One of the downsides of leading a life devoted to travel and culture is dooming yourself to nomadism. As Tazim and I prepare to move on from our temporary Calgary digs, we’ve been doing a lot of thinking about all of the places we used to call home. When we went to Vancouver to look for a place to call our own seven years ago, we quickly became discouraged. In a city of renters where the vacancy rate is chronically low—landlords stage elaborate games designed to weed out all but the strongest willed tenants. Renters are forced to put up with scheduled invite-only showings at very specific times, and sign over all of their personal information to perfect strangers, despite rents that are on par with New York and Shanghai.
Yet-when we finally found a home-sweet-home, we lucked out-at least to start with.
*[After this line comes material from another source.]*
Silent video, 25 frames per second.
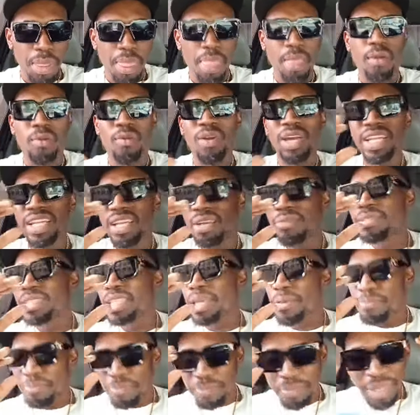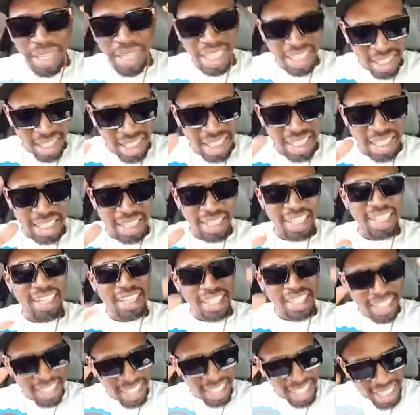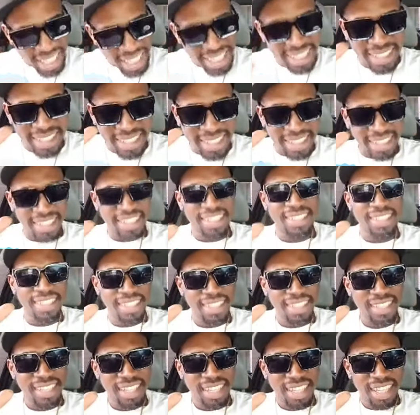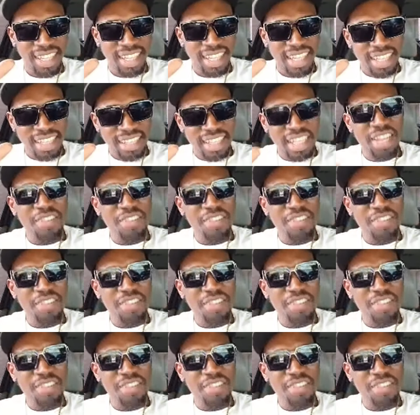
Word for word: When them say picnic kids did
On the bad end of Commercial Drive, where a bohemian street home to Vancouver’s head shops and organic groceries turns to warehouses and rail-lines, is the ARC. In a live work building full of artist’s studios-we found a first floor converted loft. What used to be a warehouse was then a cafe, and then finally our home. With two floors, two washrooms, and two doors- it was the perfect place for us.
What made it so perfect?
Light, high ceilings, and best of all-a tonne of table space. It had a lot of the features we mentioned in our Top Considerations For Your Craft Room or Studio post:
A sink for washing up, in a second bathroom on the main level.
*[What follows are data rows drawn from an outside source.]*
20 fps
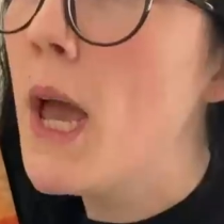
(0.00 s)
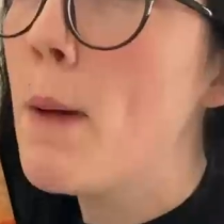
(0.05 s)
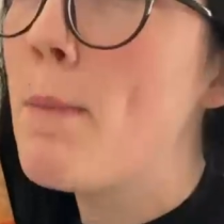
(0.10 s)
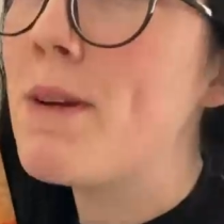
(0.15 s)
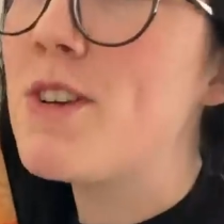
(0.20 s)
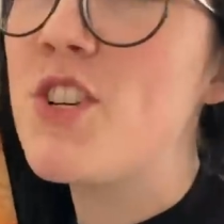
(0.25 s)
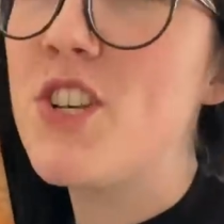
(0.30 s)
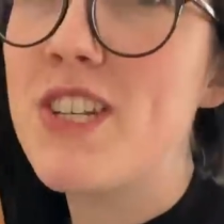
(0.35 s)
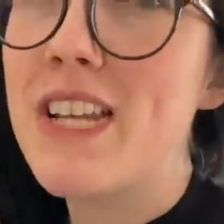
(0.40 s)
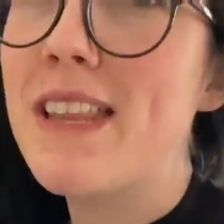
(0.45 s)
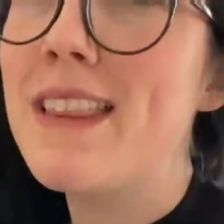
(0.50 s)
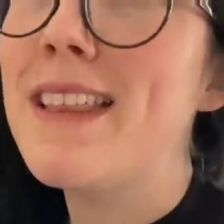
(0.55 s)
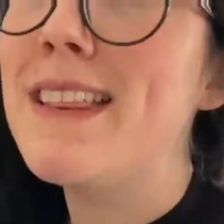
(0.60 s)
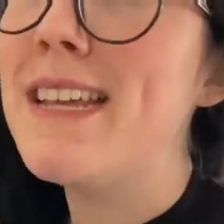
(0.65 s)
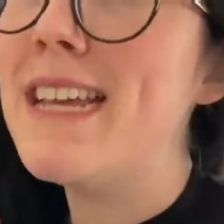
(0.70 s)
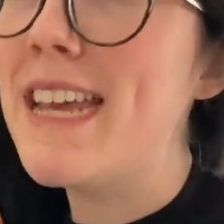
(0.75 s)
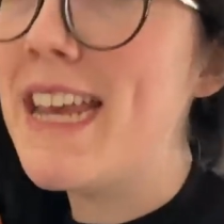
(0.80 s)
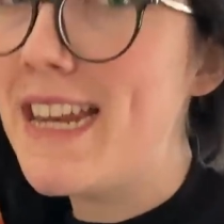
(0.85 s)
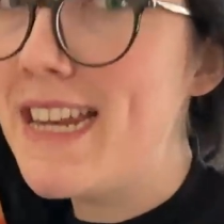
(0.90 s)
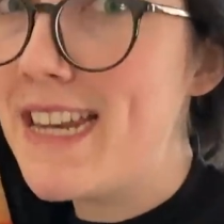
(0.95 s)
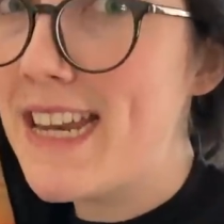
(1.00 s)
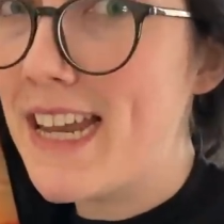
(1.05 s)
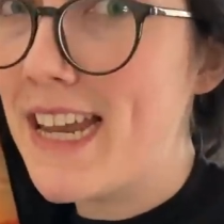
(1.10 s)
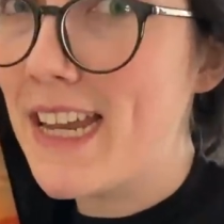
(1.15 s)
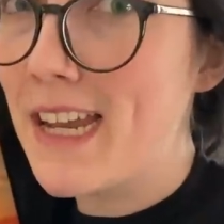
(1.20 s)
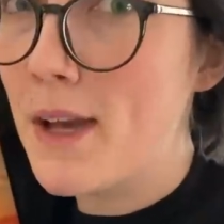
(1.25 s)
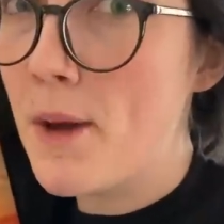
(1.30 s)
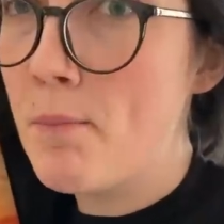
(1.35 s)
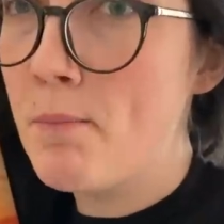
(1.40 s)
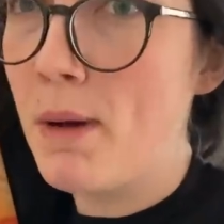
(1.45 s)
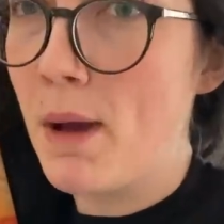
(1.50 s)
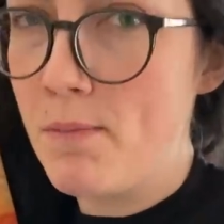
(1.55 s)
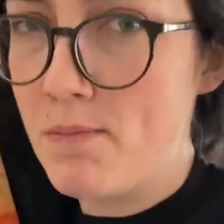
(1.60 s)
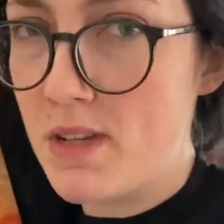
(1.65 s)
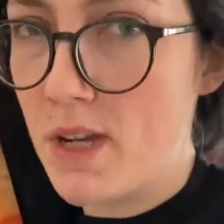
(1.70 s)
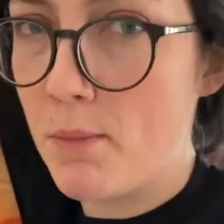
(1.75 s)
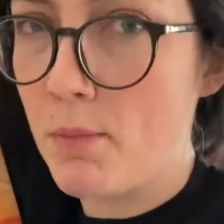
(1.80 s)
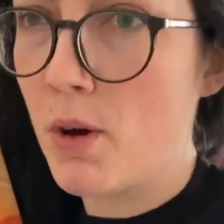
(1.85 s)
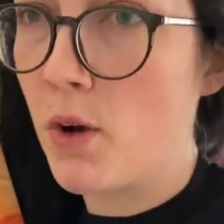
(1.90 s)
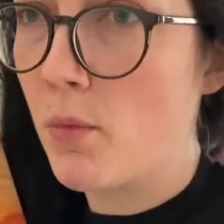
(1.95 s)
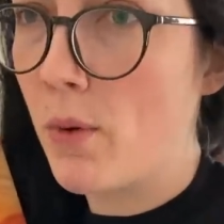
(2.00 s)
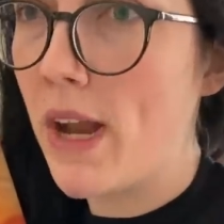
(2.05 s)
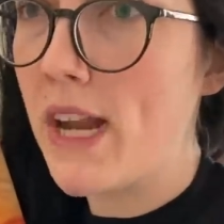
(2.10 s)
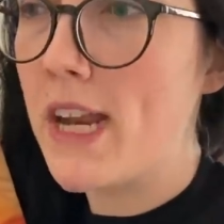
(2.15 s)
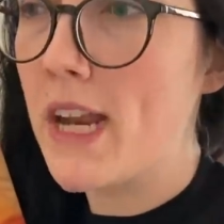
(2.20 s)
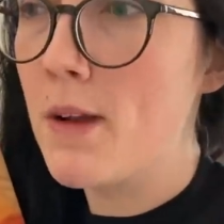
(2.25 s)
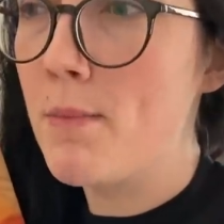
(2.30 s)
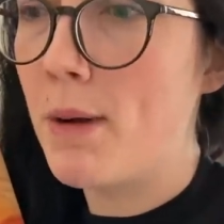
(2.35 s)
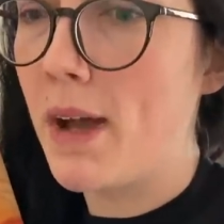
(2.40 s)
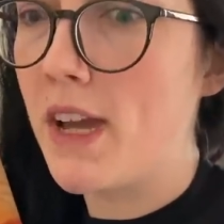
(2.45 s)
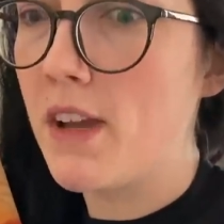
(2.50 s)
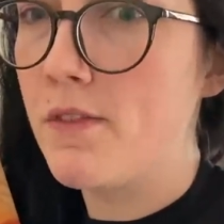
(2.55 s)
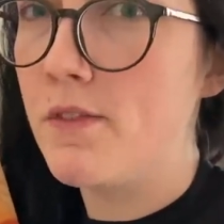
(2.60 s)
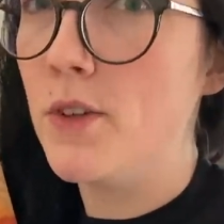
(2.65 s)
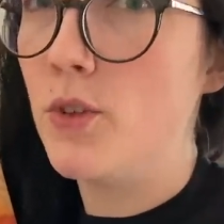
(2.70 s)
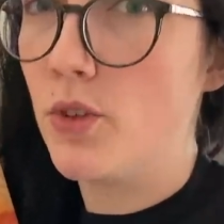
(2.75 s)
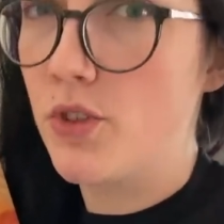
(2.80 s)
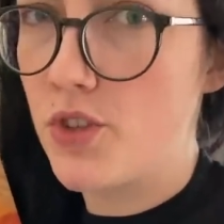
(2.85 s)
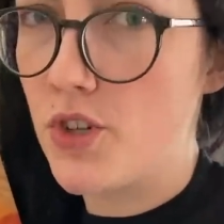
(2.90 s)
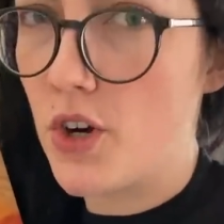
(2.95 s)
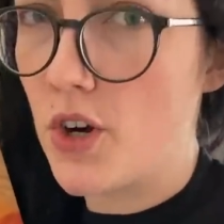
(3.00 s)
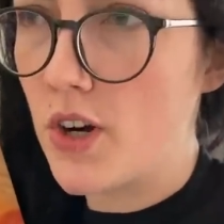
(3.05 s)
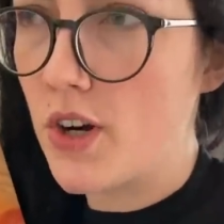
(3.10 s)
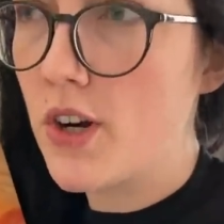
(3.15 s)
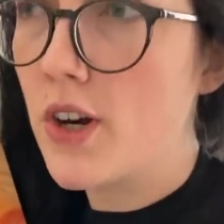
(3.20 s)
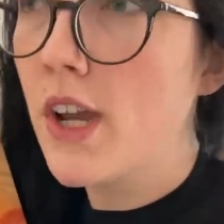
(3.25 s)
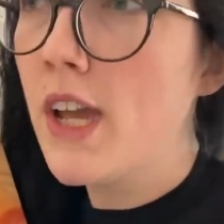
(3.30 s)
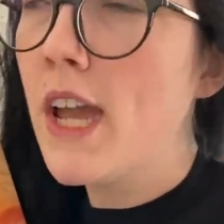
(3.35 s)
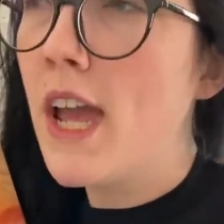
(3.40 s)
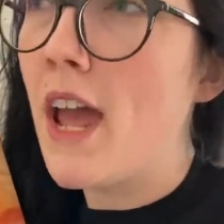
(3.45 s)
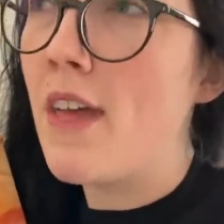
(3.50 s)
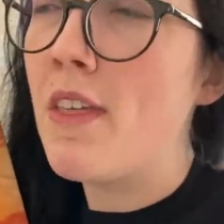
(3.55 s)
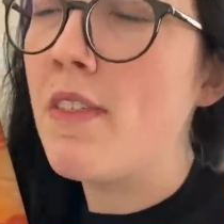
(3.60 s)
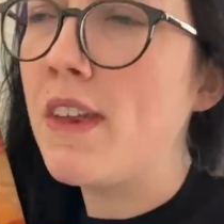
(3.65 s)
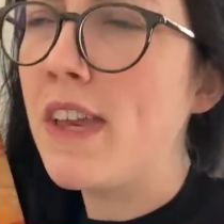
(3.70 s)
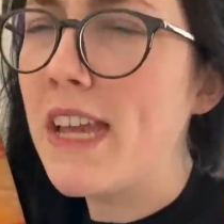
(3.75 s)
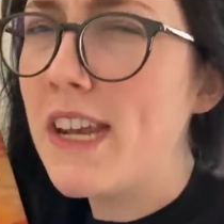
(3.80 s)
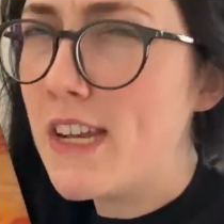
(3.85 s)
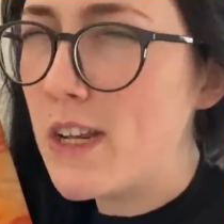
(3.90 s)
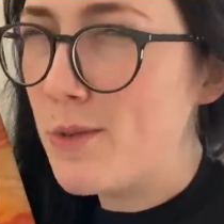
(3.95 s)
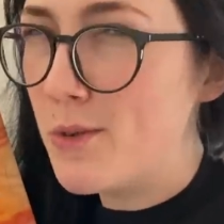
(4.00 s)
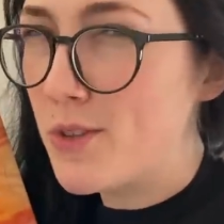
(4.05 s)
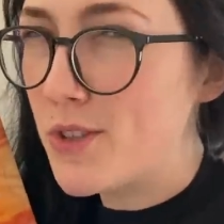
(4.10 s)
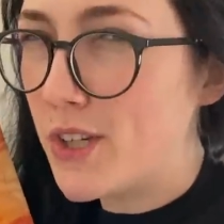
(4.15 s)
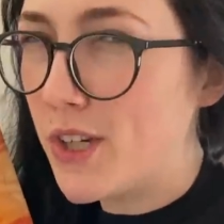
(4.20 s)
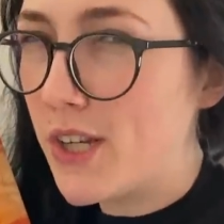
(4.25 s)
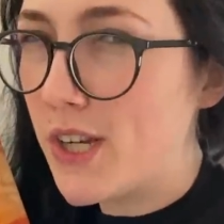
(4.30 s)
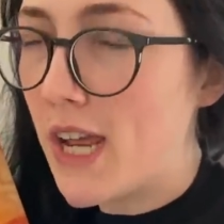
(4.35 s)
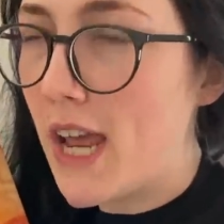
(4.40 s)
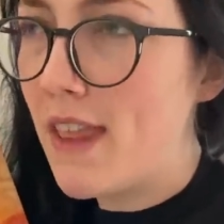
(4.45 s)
But she said that the ending bumped up her rating by a full star and that the ending was good.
Desks to write and draw on.
Easel space to paint on.
Cabinetry and shelves to store paint, supplies, and completed work.
And most importantly—space to leave work out.
I can’t wait to find our next live-work home.
And wherever we end up, I’m sure we’ll engineer one that works out well for us.
Often when we think about the spaces we live, we think about walls, doors and windows—but the real trick to making your space work for you is programming.
The bare shoe-box of a loft space makes this obvious—with the freedom to put things anywhere, we allocated our space in accordance with our interest. You’ll notice our desk and work area is much larger than our living room.
We still had a cozy sofa to sit and read on, but every minute while we were at home, we had our work area in view—which meant that we were constantly enticed into creativity.
I think all of us have a tendency to want to hide our projects and our mess—but, if you want to be more productive at home, our advice is to forget feng-shui, and set up your home in a way that puts your work fron and center. Our top tip: shrink the area devoted to your television, or incorporate work-space into the same area (assuming you can watch while you work)!
Regardless of what walls are there when we move in, we’ve vowed to change our home back into a more productive workspace when we move on—after all, we’re in the fortunate position of loving our work, so we ought to make the most of it!